Stored data entries

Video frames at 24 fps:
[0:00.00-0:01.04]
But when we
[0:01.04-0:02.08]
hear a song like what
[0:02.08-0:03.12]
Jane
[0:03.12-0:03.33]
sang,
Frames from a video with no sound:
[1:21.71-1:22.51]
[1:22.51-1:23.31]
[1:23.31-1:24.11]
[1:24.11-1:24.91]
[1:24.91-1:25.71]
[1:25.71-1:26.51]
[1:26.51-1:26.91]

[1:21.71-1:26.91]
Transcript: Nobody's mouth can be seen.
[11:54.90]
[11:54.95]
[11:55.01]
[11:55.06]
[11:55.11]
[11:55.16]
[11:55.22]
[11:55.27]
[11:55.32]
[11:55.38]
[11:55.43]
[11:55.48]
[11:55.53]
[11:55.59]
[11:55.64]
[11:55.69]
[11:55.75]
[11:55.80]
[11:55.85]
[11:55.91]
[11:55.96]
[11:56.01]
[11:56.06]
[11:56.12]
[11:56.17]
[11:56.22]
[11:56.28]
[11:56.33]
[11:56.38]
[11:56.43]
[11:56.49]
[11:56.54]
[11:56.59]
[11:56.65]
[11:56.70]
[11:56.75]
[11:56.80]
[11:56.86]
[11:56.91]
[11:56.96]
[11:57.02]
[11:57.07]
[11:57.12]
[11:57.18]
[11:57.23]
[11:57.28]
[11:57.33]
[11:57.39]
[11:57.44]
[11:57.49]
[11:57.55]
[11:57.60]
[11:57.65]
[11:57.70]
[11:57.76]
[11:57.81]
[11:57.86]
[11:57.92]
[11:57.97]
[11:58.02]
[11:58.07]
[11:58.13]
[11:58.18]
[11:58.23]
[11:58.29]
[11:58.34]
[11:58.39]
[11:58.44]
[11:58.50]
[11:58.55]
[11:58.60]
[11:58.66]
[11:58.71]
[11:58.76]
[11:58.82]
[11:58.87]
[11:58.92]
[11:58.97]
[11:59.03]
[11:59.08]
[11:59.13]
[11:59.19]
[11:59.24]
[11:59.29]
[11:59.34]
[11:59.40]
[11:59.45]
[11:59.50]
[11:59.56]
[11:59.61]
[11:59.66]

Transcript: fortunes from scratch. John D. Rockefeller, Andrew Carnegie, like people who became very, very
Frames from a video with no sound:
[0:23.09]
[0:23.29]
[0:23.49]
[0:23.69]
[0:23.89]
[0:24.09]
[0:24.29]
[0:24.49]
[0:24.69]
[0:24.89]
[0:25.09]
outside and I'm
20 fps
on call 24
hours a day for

#### WORK TO COMPLETE
Print every entry exactly as it appears.

#### ANSWER SECTION
Video frames at 24 fps:
[0:00.00-0:01.04]
But when we
[0:01.04-0:02.08]
hear a song like what
[0:02.08-0:03.12]
Jane
[0:03.12-0:03.33]
sang,
Frames from a video with no sound:
[1:21.71-1:22.51]
[1:22.51-1:23.31]
[1:23.31-1:24.11]
[1:24.11-1:24.91]
[1:24.91-1:25.71]
[1:25.71-1:26.51]
[1:26.51-1:26.91]

[1:21.71-1:26.91]
Transcript: Nobody's mouth can be seen.
[11:54.90]
[11:54.95]
[11:55.01]
[11:55.06]
[11:55.11]
[11:55.16]
[11:55.22]
[11:55.27]
[11:55.32]
[11:55.38]
[11:55.43]
[11:55.48]
[11:55.53]
[11:55.59]
[11:55.64]
[11:55.69]
[11:55.75]
[11:55.80]
[11:55.85]
[11:55.91]
[11:55.96]
[11:56.01]
[11:56.06]
[11:56.12]
[11:56.17]
[11:56.22]
[11:56.28]
[11:56.33]
[11:56.38]
[11:56.43]
[11:56.49]
[11:56.54]
[11:56.59]
[11:56.65]
[11:56.70]
[11:56.75]
[11:56.80]
[11:56.86]
[11:56.91]
[11:56.96]
[11:57.02]
[11:57.07]
[11:57.12]
[11:57.18]
[11:57.23]
[11:57.28]
[11:57.33]
[11:57.39]
[11:57.44]
[11:57.49]
[11:57.55]
[11:57.60]
[11:57.65]
[11:57.70]
[11:57.76]
[11:57.81]
[11:57.86]
[11:57.92]
[11:57.97]
[11:58.02]
[11:58.07]
[11:58.13]
[11:58.18]
[11:58.23]
[11:58.29]
[11:58.34]
[11:58.39]
[11:58.44]
[11:58.50]
[11:58.55]
[11:58.60]
[11:58.66]
[11:58.71]
[11:58.76]
[11:58.82]
[11:58.87]
[11:58.92]
[11:58.97]
[11:59.03]
[11:59.08]
[11:59.13]
[11:59.19]
[11:59.24]
[11:59.29]
[11:59.34]
[11:59.40]
[11:59.45]
[11:59.50]
[11:59.56]
[11:59.61]
[11:59.66]

Transcript: fortunes from scratch. John D. Rockefeller, Andrew Carnegie, like people who became very, very
Frames from a video with no sound:
[0:23.09]
[0:23.29]
[0:23.49]
[0:23.69]
[0:23.89]
[0:24.09]
[0:24.29]
[0:24.49]
[0:24.69]
[0:24.89]
[0:25.09]
outside and I'm
20 fps
on call 24
hours a day for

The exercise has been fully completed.